TASK STATEMENT:
Transcribe the whole listing without a single picture.

EXERCISE DATA below:

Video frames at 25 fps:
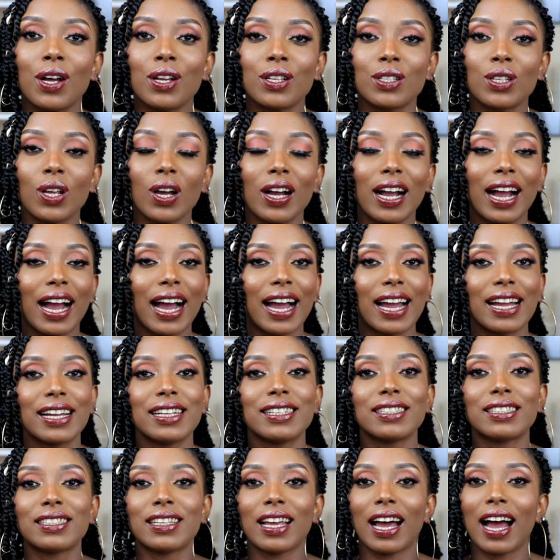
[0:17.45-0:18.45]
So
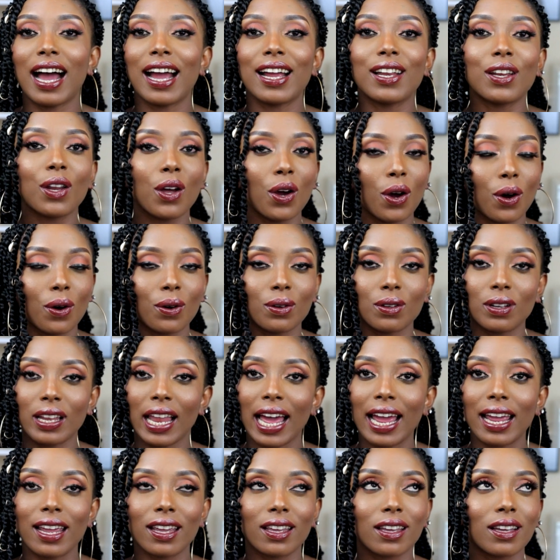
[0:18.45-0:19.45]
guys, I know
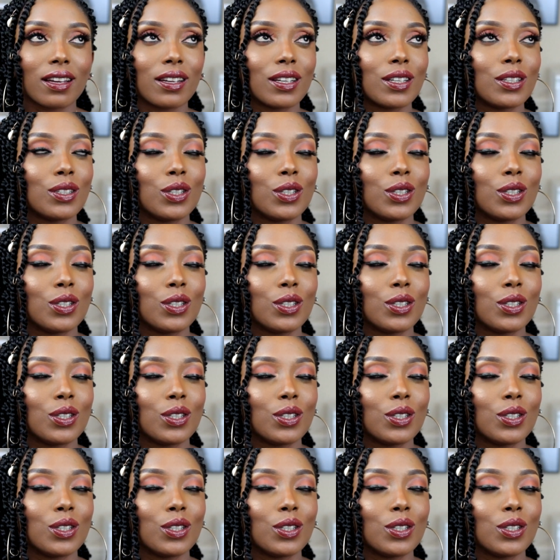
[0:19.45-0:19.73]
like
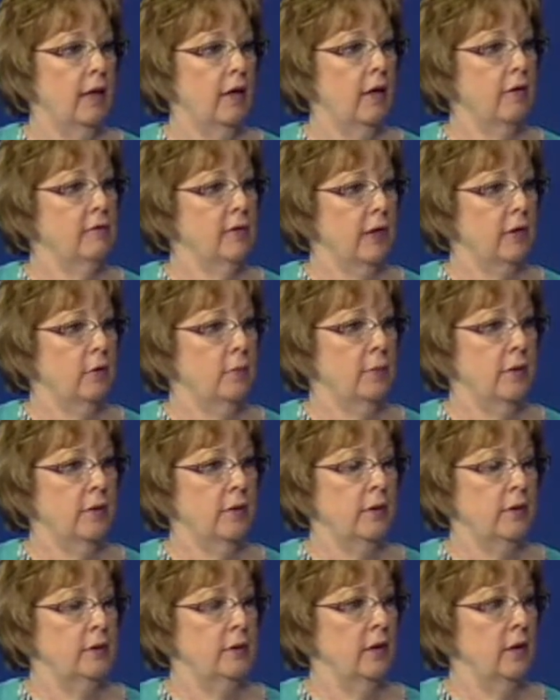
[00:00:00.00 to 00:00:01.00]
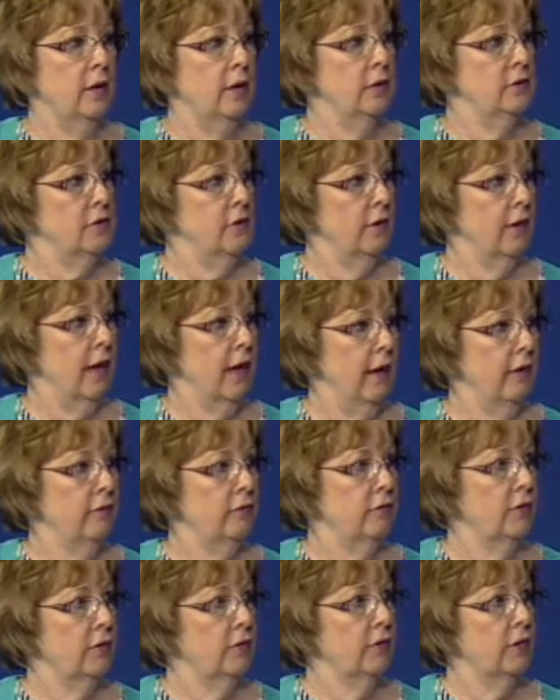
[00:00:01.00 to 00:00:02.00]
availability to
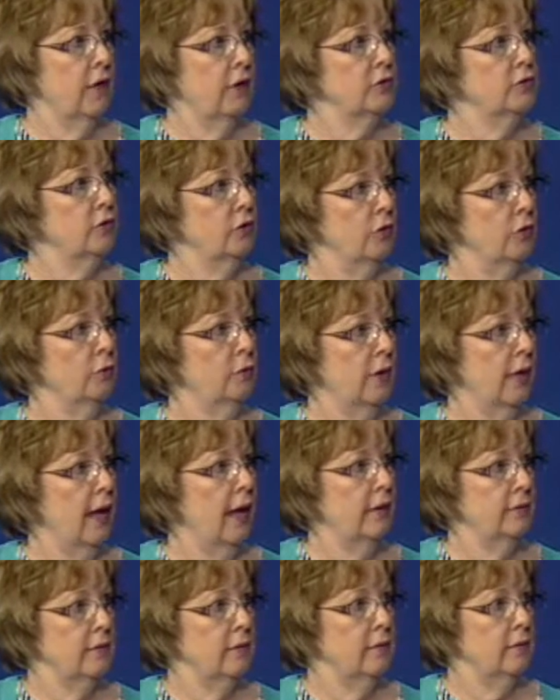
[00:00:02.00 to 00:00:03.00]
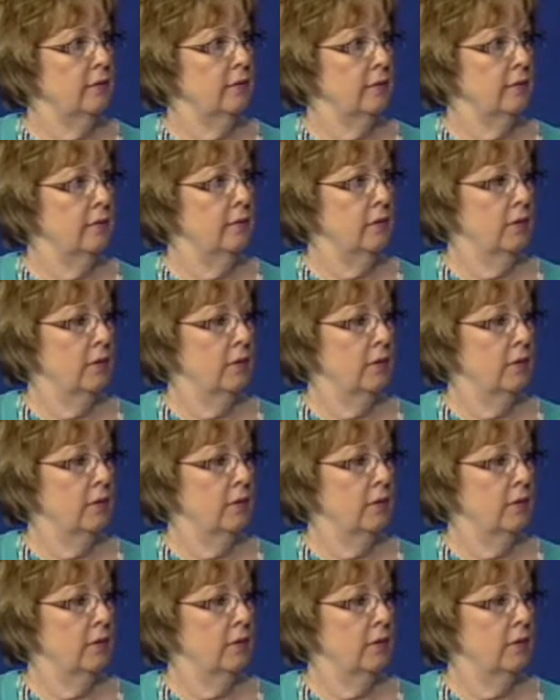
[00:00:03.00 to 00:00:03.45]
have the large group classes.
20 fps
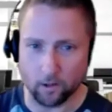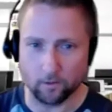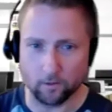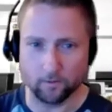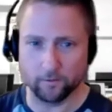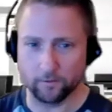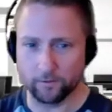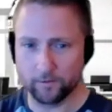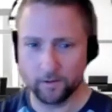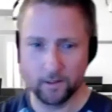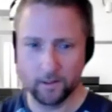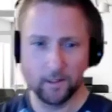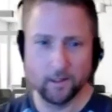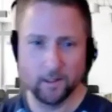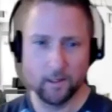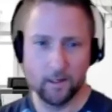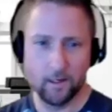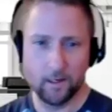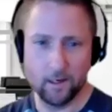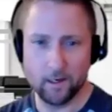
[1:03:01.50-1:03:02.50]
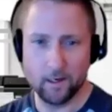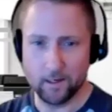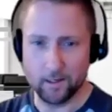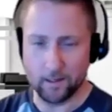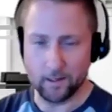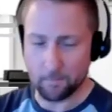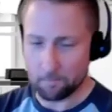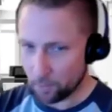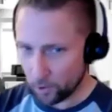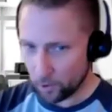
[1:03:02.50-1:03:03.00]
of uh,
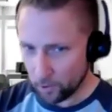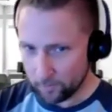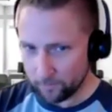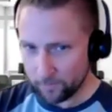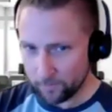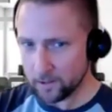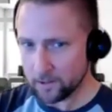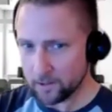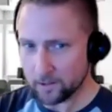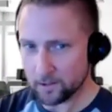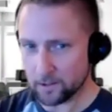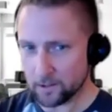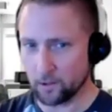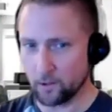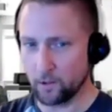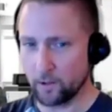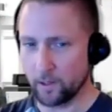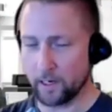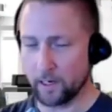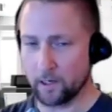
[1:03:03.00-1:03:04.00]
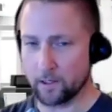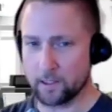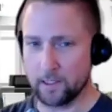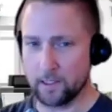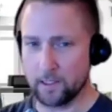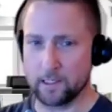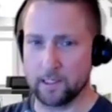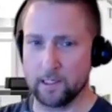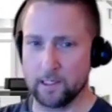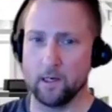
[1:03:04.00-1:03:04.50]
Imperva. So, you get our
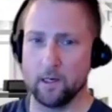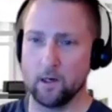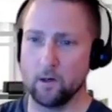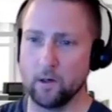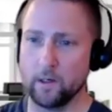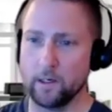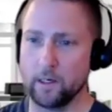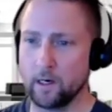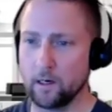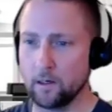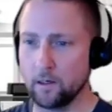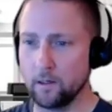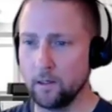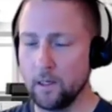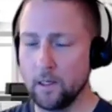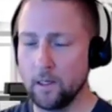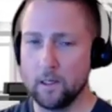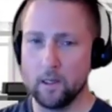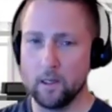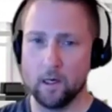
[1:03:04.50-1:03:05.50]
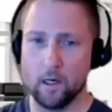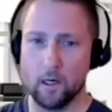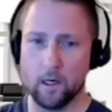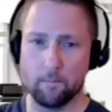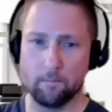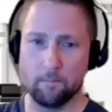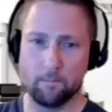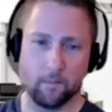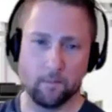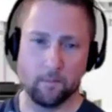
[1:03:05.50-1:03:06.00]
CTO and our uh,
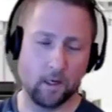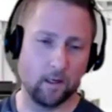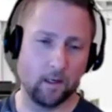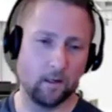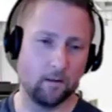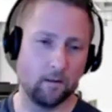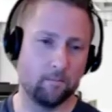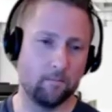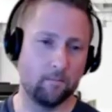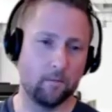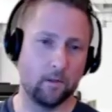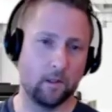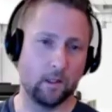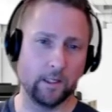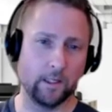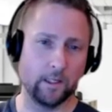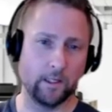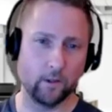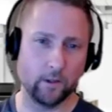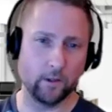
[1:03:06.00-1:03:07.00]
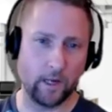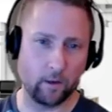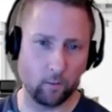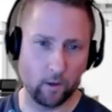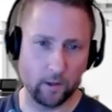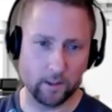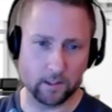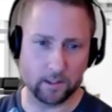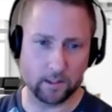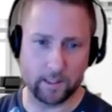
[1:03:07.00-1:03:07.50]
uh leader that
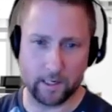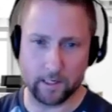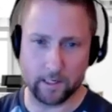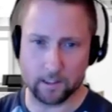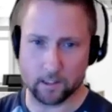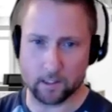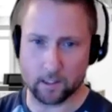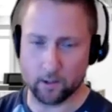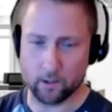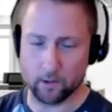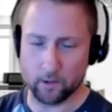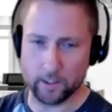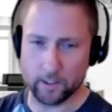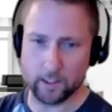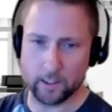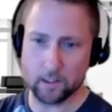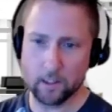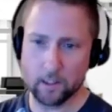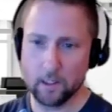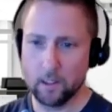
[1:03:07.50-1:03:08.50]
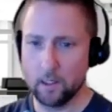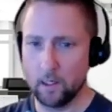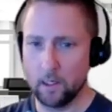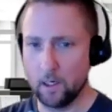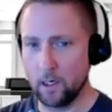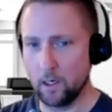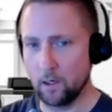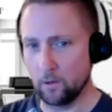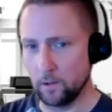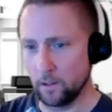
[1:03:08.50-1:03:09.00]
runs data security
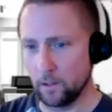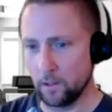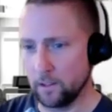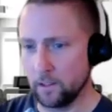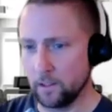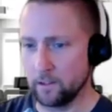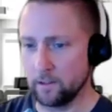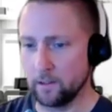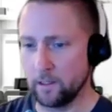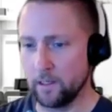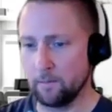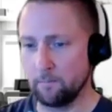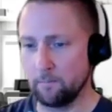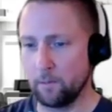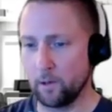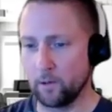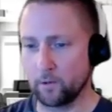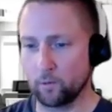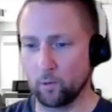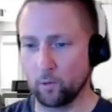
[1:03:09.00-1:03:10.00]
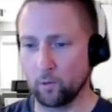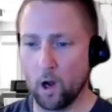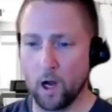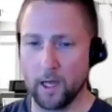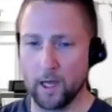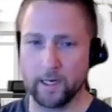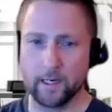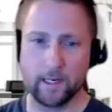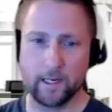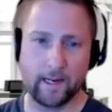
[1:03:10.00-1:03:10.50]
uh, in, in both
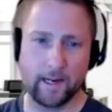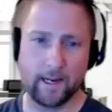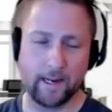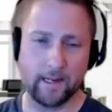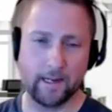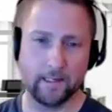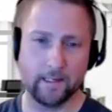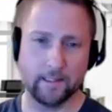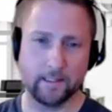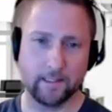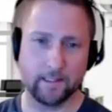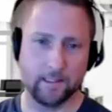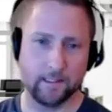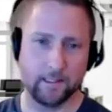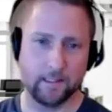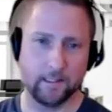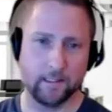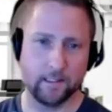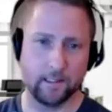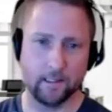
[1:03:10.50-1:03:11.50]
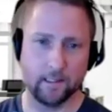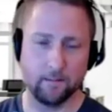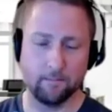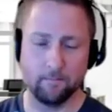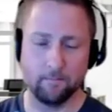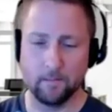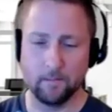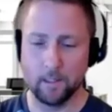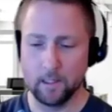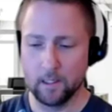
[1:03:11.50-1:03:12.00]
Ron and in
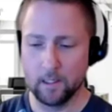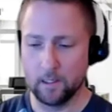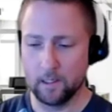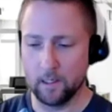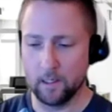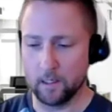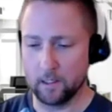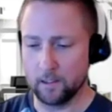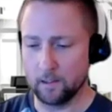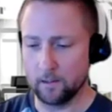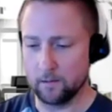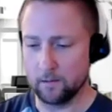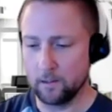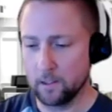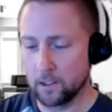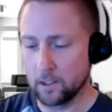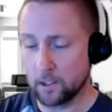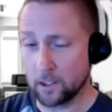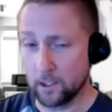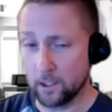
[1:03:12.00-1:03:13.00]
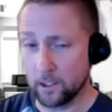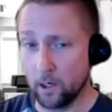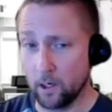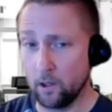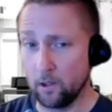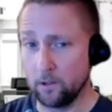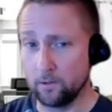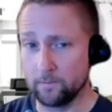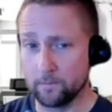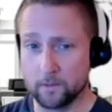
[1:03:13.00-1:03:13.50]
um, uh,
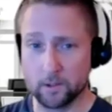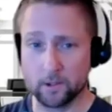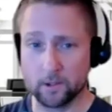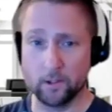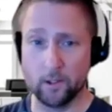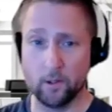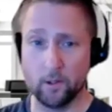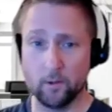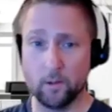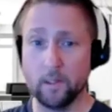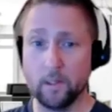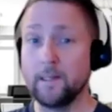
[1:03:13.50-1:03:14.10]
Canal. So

End of EXERCISE DATA.

OUTPUT FOR THIS EXERCISE:
Video frames at 25 fps:
[0:17.45-0:18.45]
So
[0:18.45-0:19.45]
guys, I know
[0:19.45-0:19.73]
like
[00:00:00.00 to 00:00:01.00]
[00:00:01.00 to 00:00:02.00]
availability to
[00:00:02.00 to 00:00:03.00]
[00:00:03.00 to 00:00:03.45]
have the large group classes.
20 fps
[1:03:01.50-1:03:02.50]
[1:03:02.50-1:03:03.00]
of uh,
[1:03:03.00-1:03:04.00]
[1:03:04.00-1:03:04.50]
Imperva. So, you get our
[1:03:04.50-1:03:05.50]
[1:03:05.50-1:03:06.00]
CTO and our uh,
[1:03:06.00-1:03:07.00]
[1:03:07.00-1:03:07.50]
uh leader that
[1:03:07.50-1:03:08.50]
[1:03:08.50-1:03:09.00]
runs data security
[1:03:09.00-1:03:10.00]
[1:03:10.00-1:03:10.50]
uh, in, in both
[1:03:10.50-1:03:11.50]
[1:03:11.50-1:03:12.00]
Ron and in
[1:03:12.00-1:03:13.00]
[1:03:13.00-1:03:13.50]
um, uh,
[1:03:13.50-1:03:14.10]
Canal. So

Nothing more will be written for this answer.